不自然に盛り上がったりする展開より普通の人々の普通の生活こそ一番ドラマティックなんだ、と小津監督と脚本の野田高梧は言いたいのだろう。そして輪廻のように繰り返される人生をこのカタチで描いたのか・・・やはり深いものがある。写真右側は野田高梧と小津監督が脚本を書くために篭った信州蓼科の雲呼荘。
1936年の小津監督最初のトーキー作品『一人息子』は飯田蝶子主演。原節子が紀子という役名で出演しているため紀子3部作と言われる『晩春』(1949)『麦秋』(1951)『東京物語』(1953)。原節子さんも3年前に95歳で亡くなった。あの時代に原節子のあの洋風な美貌は太陽のような輝きをもつ。
『東京物語』は英国映画協会『Sight&Sound』誌発表する映画監督が選出する映画部門で、映画歴史のすべての映画の中で2012年に第一位になっている。小津作品は欧米のインテリ映画人には圧倒的な評価をされている。
昔の東京の風景だけでなく北鎌倉の風情、踏切は小津映画の風景といえる。どの作品にもほぼ出演している笠智衆のさりげない存在感も小津作品の顔だ。『東京物語』の時の笠智衆はまるで70歳くらいの感じだが当時彼は48歳、見事な老け役。時に教師、パチンコ屋のオヤジ、トンカツ屋、大学教授、大手企業の部長、などどんな役でも笠智衆さんが出てくると温かい。
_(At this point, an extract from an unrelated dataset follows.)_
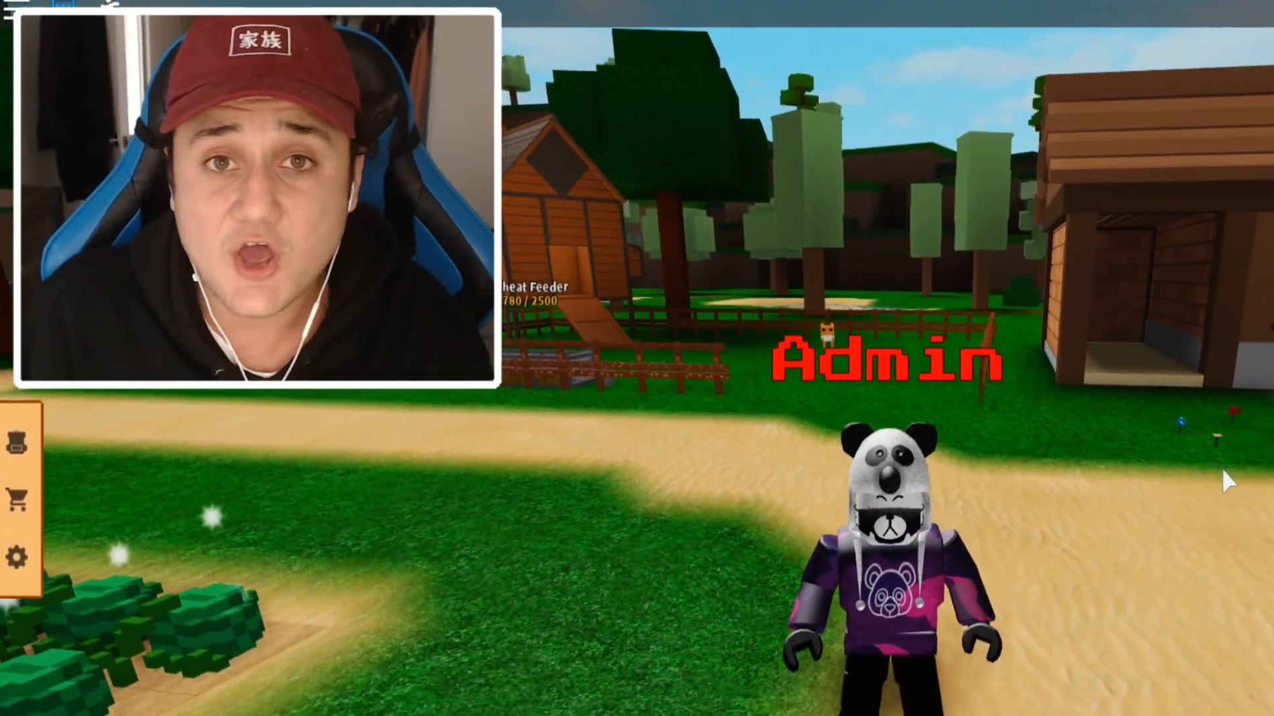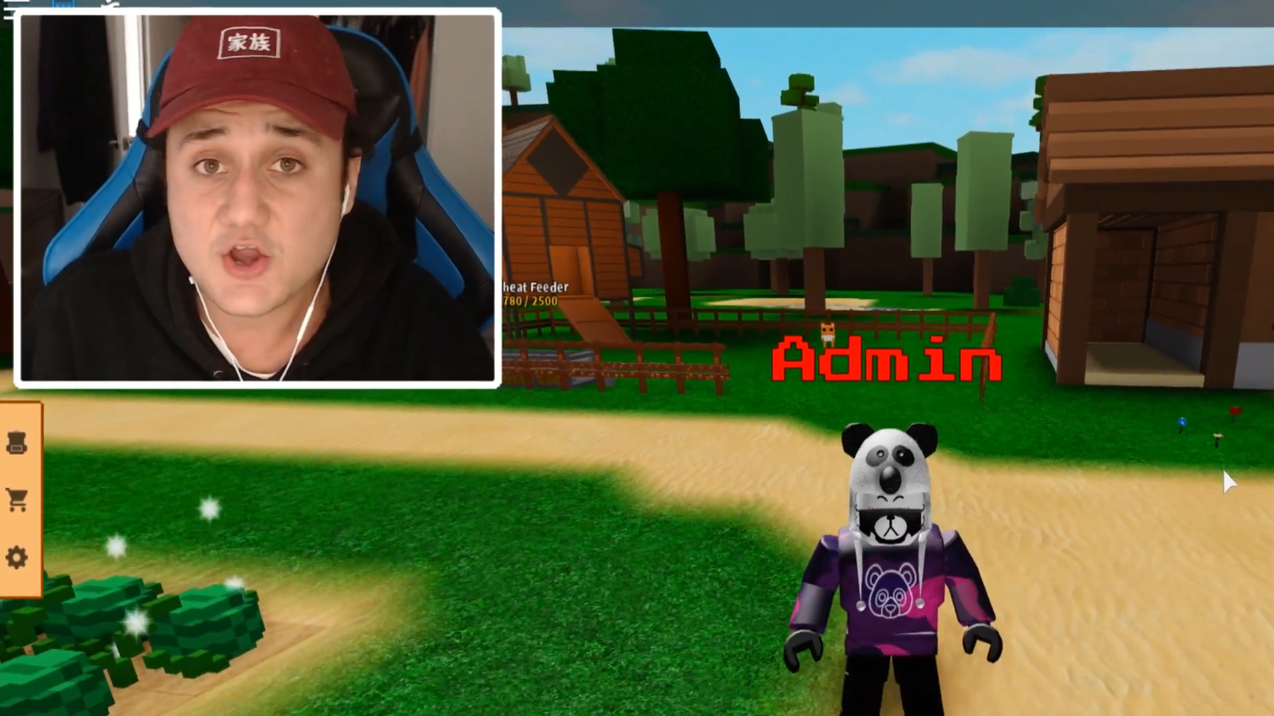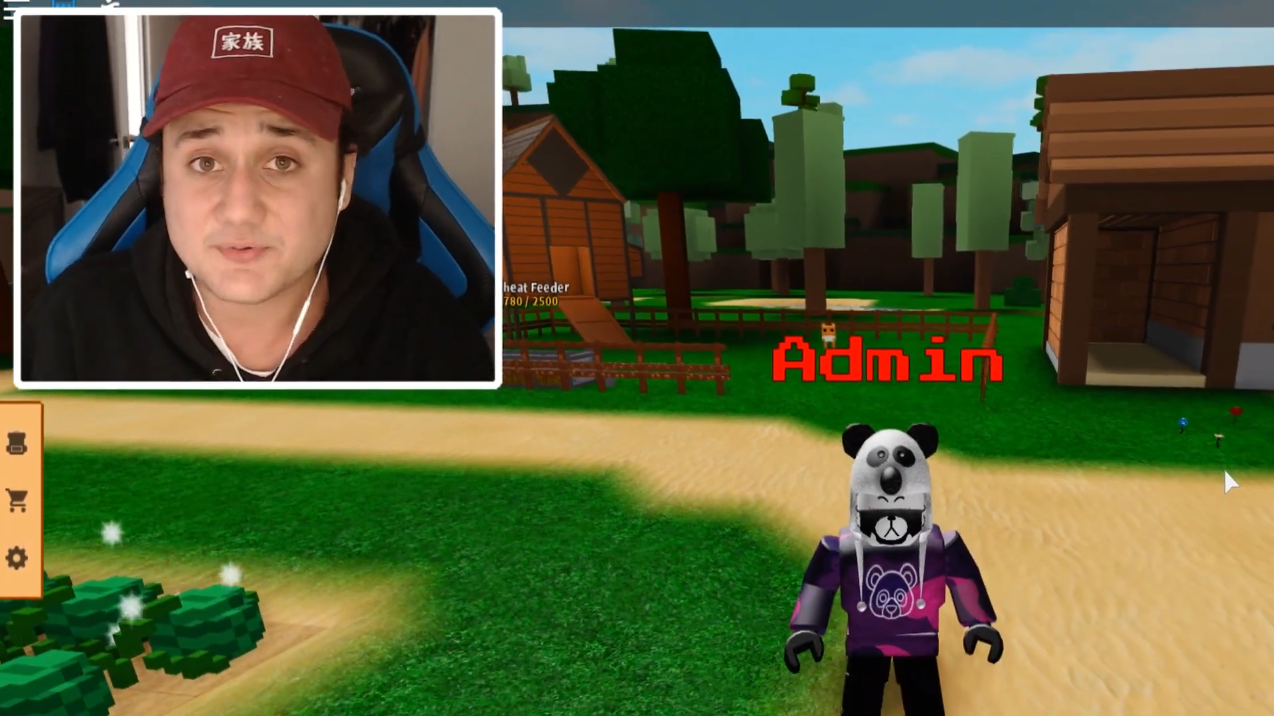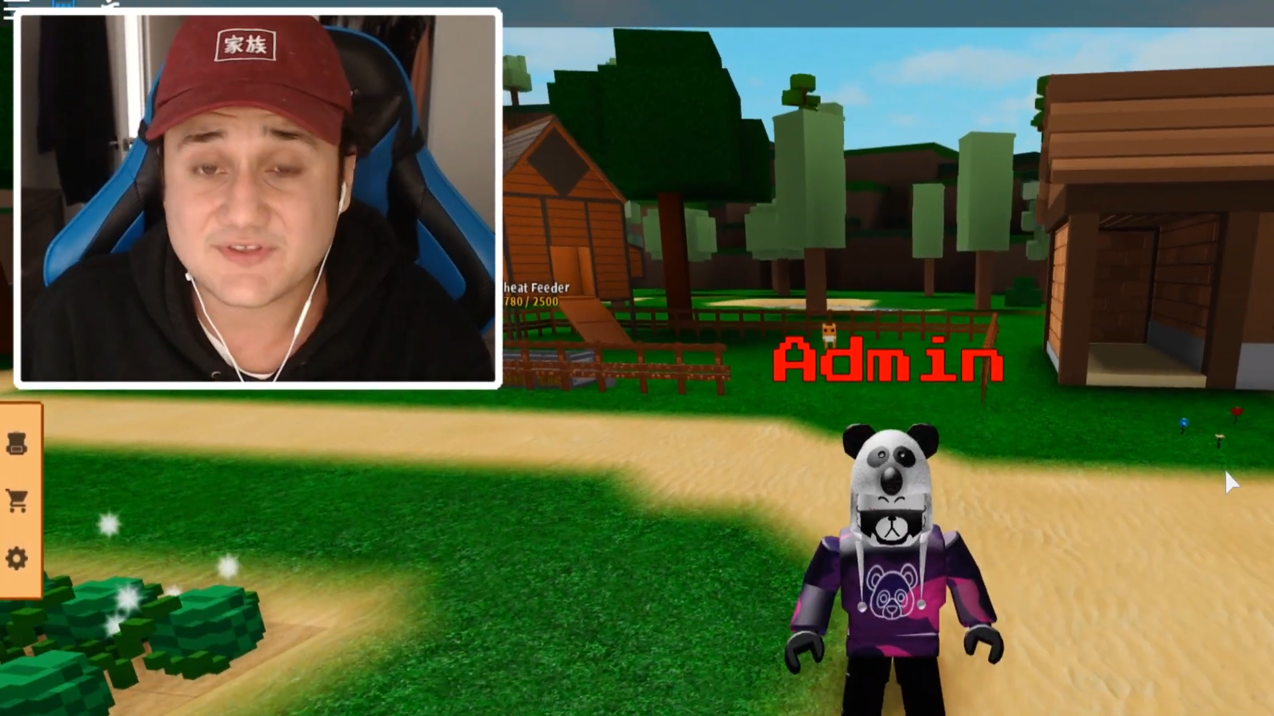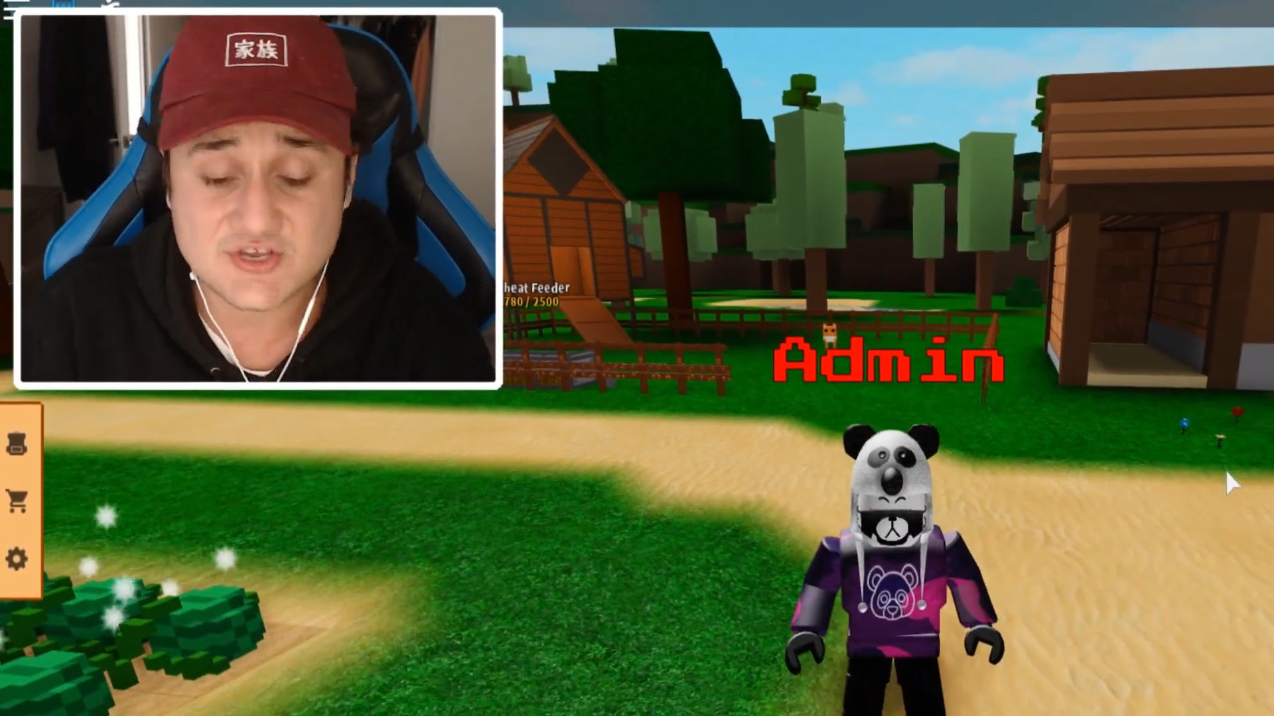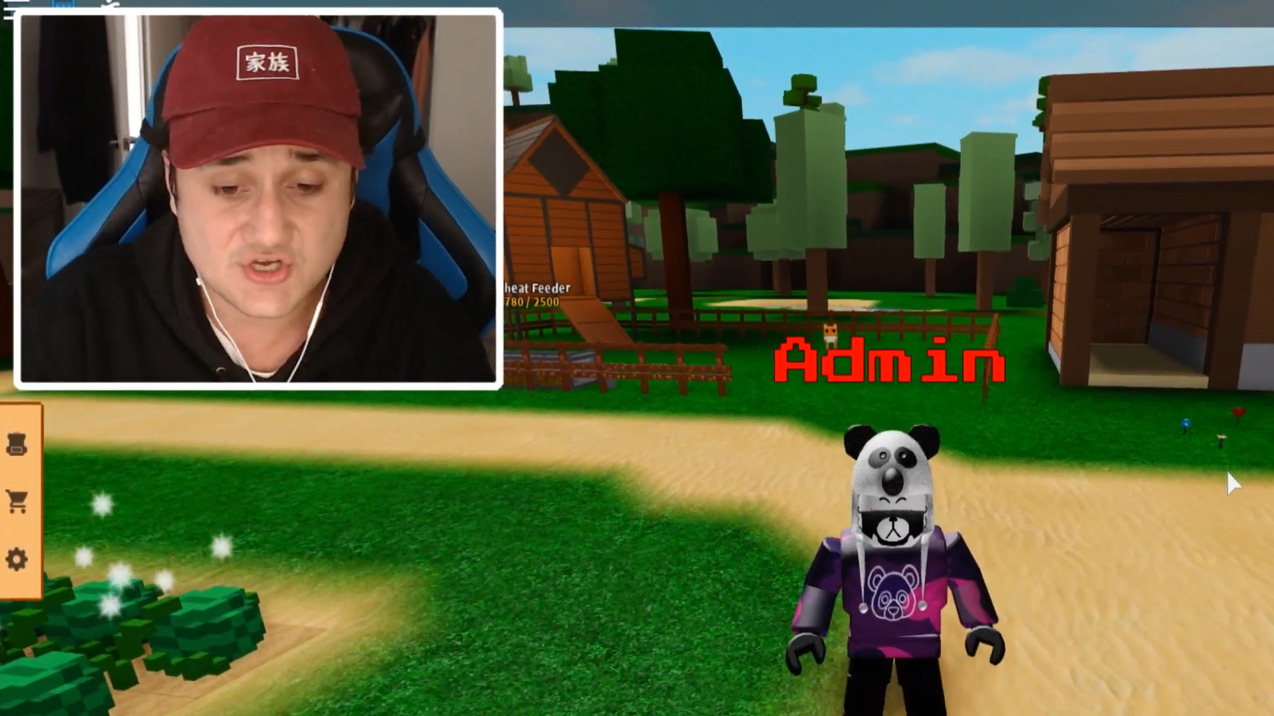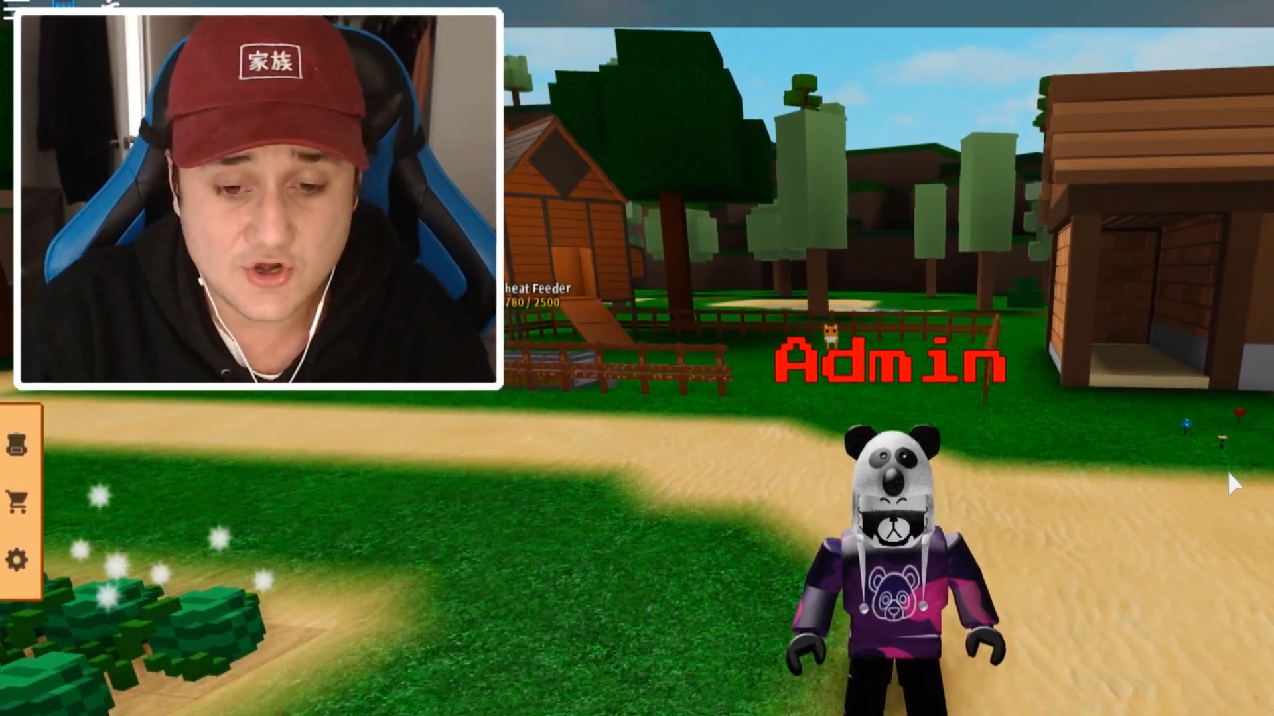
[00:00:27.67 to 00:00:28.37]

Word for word: 100% sure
昔の東京の風景や話し方の違い、逆に今と同じニュアンス、また銀座でお茶するシーン、家でコーヒー飲む習慣はこの頃からあったんだ、とかすべて興味深い。そして杉村春子、東野英治郎といった舞台人の名演技が支えている。ワビ、サビ、ム、の世界観が根底にある。ハッキリしたい人にはかったるいだろうな。
『秋刀魚の味』(1962)の劇伴音楽(斉藤高順作曲)が最近清涼飲料(確か)のCMにリメイクされたのは驚き・・・でも合っていた。